● YOUR INSTRUCTIONS:
Copy every entry exactly as given, minus the images.

● Items listed in a dataset:
========
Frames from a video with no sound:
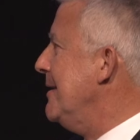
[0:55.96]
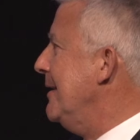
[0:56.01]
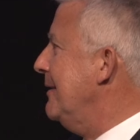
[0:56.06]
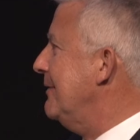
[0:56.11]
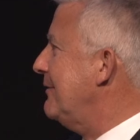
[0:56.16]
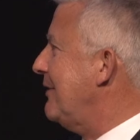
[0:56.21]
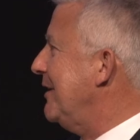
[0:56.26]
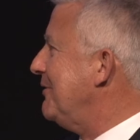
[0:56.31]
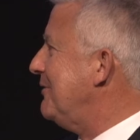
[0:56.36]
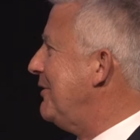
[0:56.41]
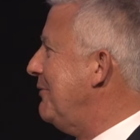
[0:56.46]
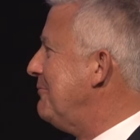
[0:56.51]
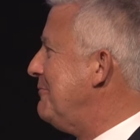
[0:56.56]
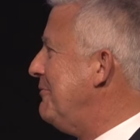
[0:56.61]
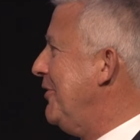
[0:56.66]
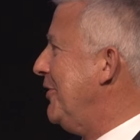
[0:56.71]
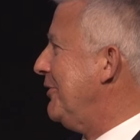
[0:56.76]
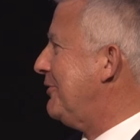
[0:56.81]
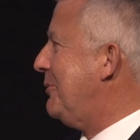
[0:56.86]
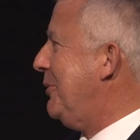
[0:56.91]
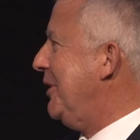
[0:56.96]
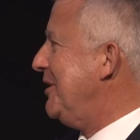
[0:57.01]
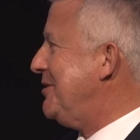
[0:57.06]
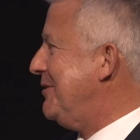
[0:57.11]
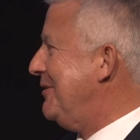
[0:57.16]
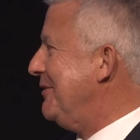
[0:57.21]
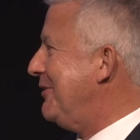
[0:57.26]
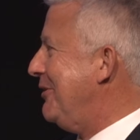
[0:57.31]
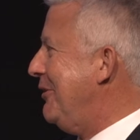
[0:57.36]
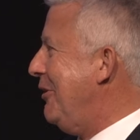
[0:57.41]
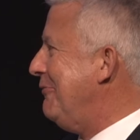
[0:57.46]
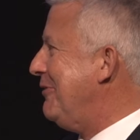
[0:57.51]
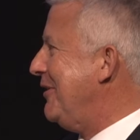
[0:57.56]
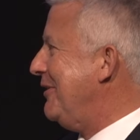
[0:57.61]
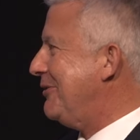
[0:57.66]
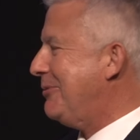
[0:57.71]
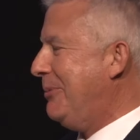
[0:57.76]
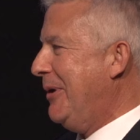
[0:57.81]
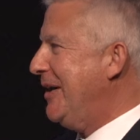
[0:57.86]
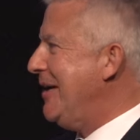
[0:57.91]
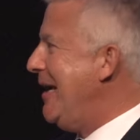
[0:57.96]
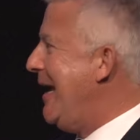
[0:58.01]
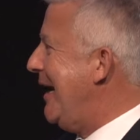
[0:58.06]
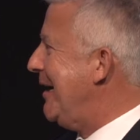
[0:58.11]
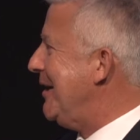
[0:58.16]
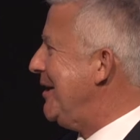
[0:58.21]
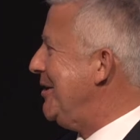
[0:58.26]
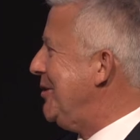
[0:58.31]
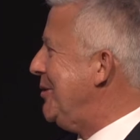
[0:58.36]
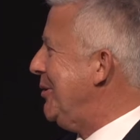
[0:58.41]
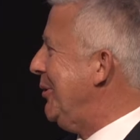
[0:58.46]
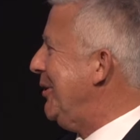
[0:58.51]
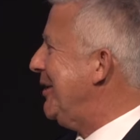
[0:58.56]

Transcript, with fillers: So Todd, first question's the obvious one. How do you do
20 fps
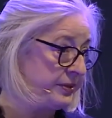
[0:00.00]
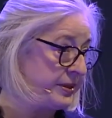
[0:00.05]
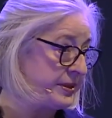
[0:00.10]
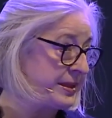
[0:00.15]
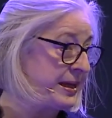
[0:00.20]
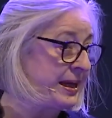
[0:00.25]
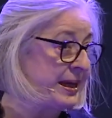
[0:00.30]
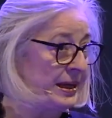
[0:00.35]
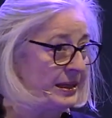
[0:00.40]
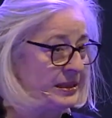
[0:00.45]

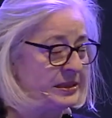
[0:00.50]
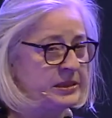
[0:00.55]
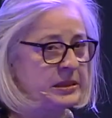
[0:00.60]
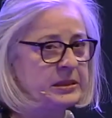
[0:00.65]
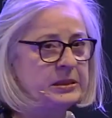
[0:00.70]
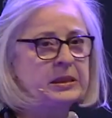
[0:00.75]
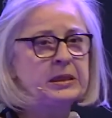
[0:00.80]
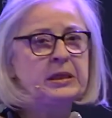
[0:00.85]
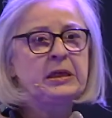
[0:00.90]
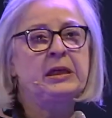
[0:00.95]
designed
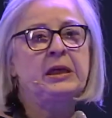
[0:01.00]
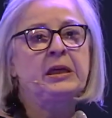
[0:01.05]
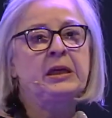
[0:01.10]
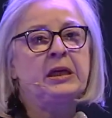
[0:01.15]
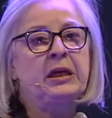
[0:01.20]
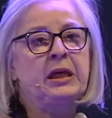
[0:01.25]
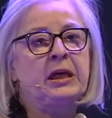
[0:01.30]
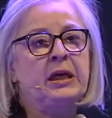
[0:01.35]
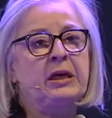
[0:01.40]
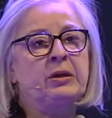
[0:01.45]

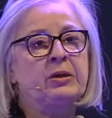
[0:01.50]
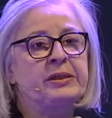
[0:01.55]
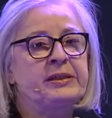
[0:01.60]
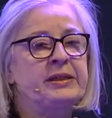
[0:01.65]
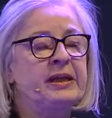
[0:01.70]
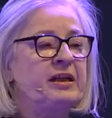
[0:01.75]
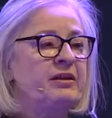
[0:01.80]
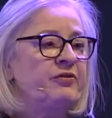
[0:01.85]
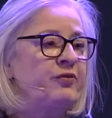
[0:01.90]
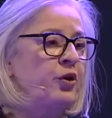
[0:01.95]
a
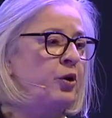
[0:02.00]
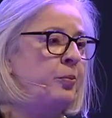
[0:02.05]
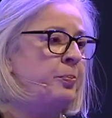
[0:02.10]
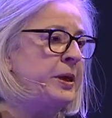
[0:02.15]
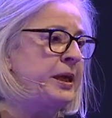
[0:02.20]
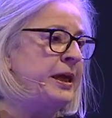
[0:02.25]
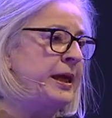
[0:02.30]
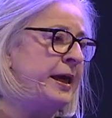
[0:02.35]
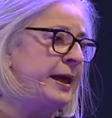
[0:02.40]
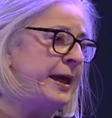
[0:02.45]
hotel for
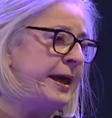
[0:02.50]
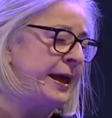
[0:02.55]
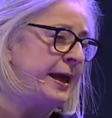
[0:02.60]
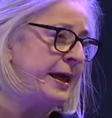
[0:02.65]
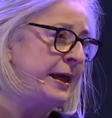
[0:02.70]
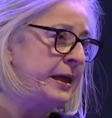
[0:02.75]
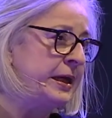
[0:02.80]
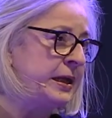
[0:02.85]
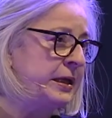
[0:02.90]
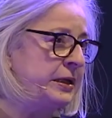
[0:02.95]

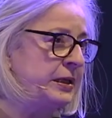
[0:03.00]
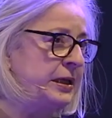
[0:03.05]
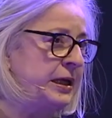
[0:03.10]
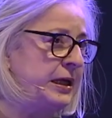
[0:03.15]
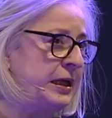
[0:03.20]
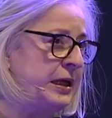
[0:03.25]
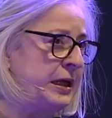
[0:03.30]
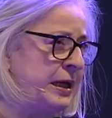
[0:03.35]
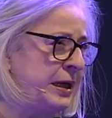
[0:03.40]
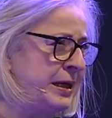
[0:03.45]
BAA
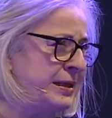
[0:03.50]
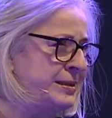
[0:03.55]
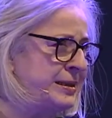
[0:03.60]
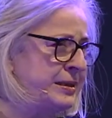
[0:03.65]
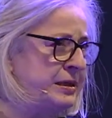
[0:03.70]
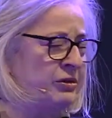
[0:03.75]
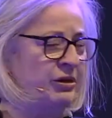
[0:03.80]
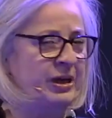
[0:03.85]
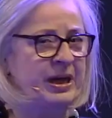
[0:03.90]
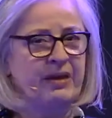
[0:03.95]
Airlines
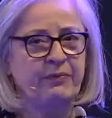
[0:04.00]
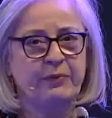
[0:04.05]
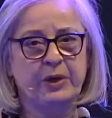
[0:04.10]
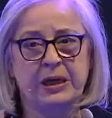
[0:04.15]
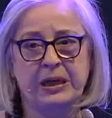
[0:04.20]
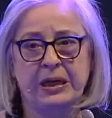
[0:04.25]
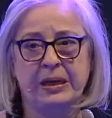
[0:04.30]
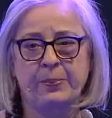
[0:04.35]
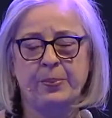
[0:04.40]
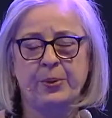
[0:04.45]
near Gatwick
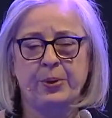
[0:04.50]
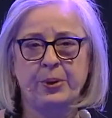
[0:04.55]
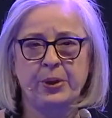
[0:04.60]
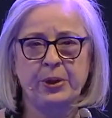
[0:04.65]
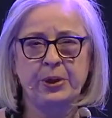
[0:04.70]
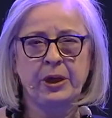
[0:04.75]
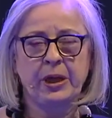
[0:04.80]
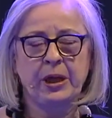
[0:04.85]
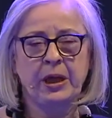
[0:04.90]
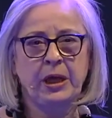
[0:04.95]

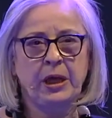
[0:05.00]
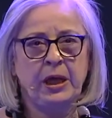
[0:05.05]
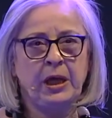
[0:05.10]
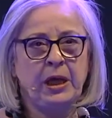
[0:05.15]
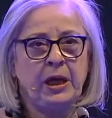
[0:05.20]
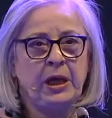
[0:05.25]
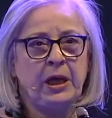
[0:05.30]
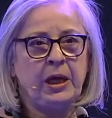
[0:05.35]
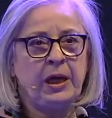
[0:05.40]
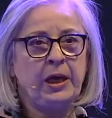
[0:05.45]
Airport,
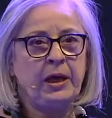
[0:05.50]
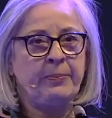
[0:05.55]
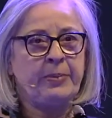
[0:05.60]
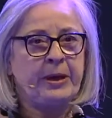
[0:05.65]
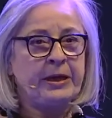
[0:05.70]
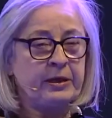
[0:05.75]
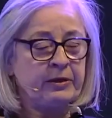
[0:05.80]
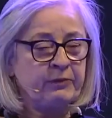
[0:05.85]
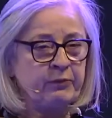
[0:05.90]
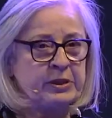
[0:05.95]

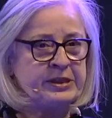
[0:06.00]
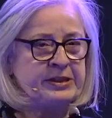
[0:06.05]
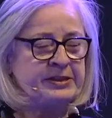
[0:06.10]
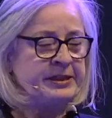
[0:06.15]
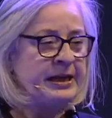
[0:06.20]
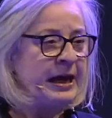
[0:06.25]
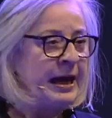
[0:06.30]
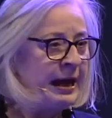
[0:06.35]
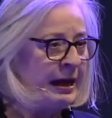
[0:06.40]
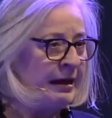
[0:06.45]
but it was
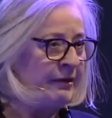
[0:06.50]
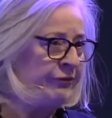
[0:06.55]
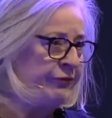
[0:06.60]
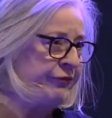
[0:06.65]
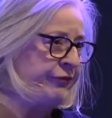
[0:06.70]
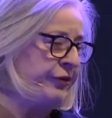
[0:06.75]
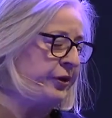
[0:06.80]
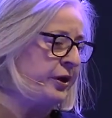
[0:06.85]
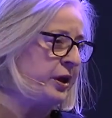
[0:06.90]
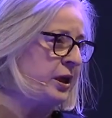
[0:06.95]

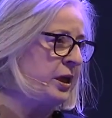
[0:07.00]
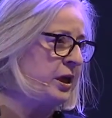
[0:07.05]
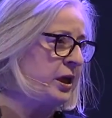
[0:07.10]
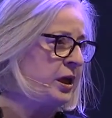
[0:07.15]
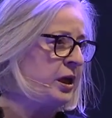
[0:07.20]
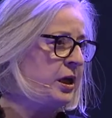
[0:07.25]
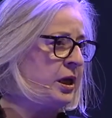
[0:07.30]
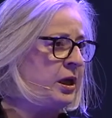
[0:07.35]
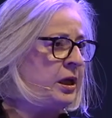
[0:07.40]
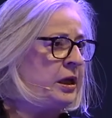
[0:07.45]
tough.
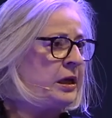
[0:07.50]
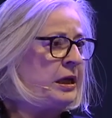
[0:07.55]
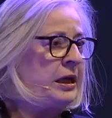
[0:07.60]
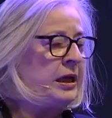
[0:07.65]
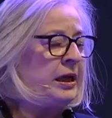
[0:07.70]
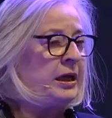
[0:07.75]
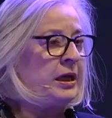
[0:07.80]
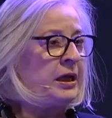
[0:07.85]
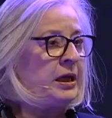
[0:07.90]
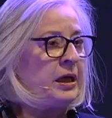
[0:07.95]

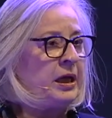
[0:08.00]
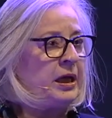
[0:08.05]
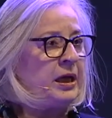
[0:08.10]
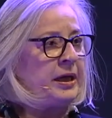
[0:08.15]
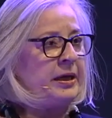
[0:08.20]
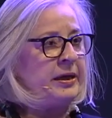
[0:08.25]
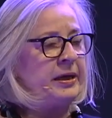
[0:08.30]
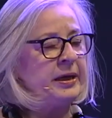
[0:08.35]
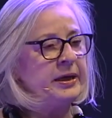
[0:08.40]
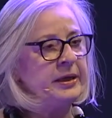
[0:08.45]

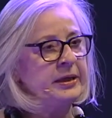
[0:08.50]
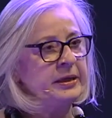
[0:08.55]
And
========
● REPLY TO THE TASK:
Frames from a video with no sound:
[0:55.96]
[0:56.01]
[0:56.06]
[0:56.11]
[0:56.16]
[0:56.21]
[0:56.26]
[0:56.31]
[0:56.36]
[0:56.41]
[0:56.46]
[0:56.51]
[0:56.56]
[0:56.61]
[0:56.66]
[0:56.71]
[0:56.76]
[0:56.81]
[0:56.86]
[0:56.91]
[0:56.96]
[0:57.01]
[0:57.06]
[0:57.11]
[0:57.16]
[0:57.21]
[0:57.26]
[0:57.31]
[0:57.36]
[0:57.41]
[0:57.46]
[0:57.51]
[0:57.56]
[0:57.61]
[0:57.66]
[0:57.71]
[0:57.76]
[0:57.81]
[0:57.86]
[0:57.91]
[0:57.96]
[0:58.01]
[0:58.06]
[0:58.11]
[0:58.16]
[0:58.21]
[0:58.26]
[0:58.31]
[0:58.36]
[0:58.41]
[0:58.46]
[0:58.51]
[0:58.56]

Transcript, with fillers: So Todd, first question's the obvious one. How do you do
20 fps
[0:00.00]
[0:00.05]
[0:00.10]
[0:00.15]
[0:00.20]
[0:00.25]
[0:00.30]
[0:00.35]
[0:00.40]
[0:00.45]

[0:00.50]
[0:00.55]
[0:00.60]
[0:00.65]
[0:00.70]
[0:00.75]
[0:00.80]
[0:00.85]
[0:00.90]
[0:00.95]
designed
[0:01.00]
[0:01.05]
[0:01.10]
[0:01.15]
[0:01.20]
[0:01.25]
[0:01.30]
[0:01.35]
[0:01.40]
[0:01.45]

[0:01.50]
[0:01.55]
[0:01.60]
[0:01.65]
[0:01.70]
[0:01.75]
[0:01.80]
[0:01.85]
[0:01.90]
[0:01.95]
a
[0:02.00]
[0:02.05]
[0:02.10]
[0:02.15]
[0:02.20]
[0:02.25]
[0:02.30]
[0:02.35]
[0:02.40]
[0:02.45]
hotel for
[0:02.50]
[0:02.55]
[0:02.60]
[0:02.65]
[0:02.70]
[0:02.75]
[0:02.80]
[0:02.85]
[0:02.90]
[0:02.95]

[0:03.00]
[0:03.05]
[0:03.10]
[0:03.15]
[0:03.20]
[0:03.25]
[0:03.30]
[0:03.35]
[0:03.40]
[0:03.45]
BAA
[0:03.50]
[0:03.55]
[0:03.60]
[0:03.65]
[0:03.70]
[0:03.75]
[0:03.80]
[0:03.85]
[0:03.90]
[0:03.95]
Airlines
[0:04.00]
[0:04.05]
[0:04.10]
[0:04.15]
[0:04.20]
[0:04.25]
[0:04.30]
[0:04.35]
[0:04.40]
[0:04.45]
near Gatwick
[0:04.50]
[0:04.55]
[0:04.60]
[0:04.65]
[0:04.70]
[0:04.75]
[0:04.80]
[0:04.85]
[0:04.90]
[0:04.95]

[0:05.00]
[0:05.05]
[0:05.10]
[0:05.15]
[0:05.20]
[0:05.25]
[0:05.30]
[0:05.35]
[0:05.40]
[0:05.45]
Airport,
[0:05.50]
[0:05.55]
[0:05.60]
[0:05.65]
[0:05.70]
[0:05.75]
[0:05.80]
[0:05.85]
[0:05.90]
[0:05.95]

[0:06.00]
[0:06.05]
[0:06.10]
[0:06.15]
[0:06.20]
[0:06.25]
[0:06.30]
[0:06.35]
[0:06.40]
[0:06.45]
but it was
[0:06.50]
[0:06.55]
[0:06.60]
[0:06.65]
[0:06.70]
[0:06.75]
[0:06.80]
[0:06.85]
[0:06.90]
[0:06.95]

[0:07.00]
[0:07.05]
[0:07.10]
[0:07.15]
[0:07.20]
[0:07.25]
[0:07.30]
[0:07.35]
[0:07.40]
[0:07.45]
tough.
[0:07.50]
[0:07.55]
[0:07.60]
[0:07.65]
[0:07.70]
[0:07.75]
[0:07.80]
[0:07.85]
[0:07.90]
[0:07.95]

[0:08.00]
[0:08.05]
[0:08.10]
[0:08.15]
[0:08.20]
[0:08.25]
[0:08.30]
[0:08.35]
[0:08.40]
[0:08.45]

[0:08.50]
[0:08.55]
And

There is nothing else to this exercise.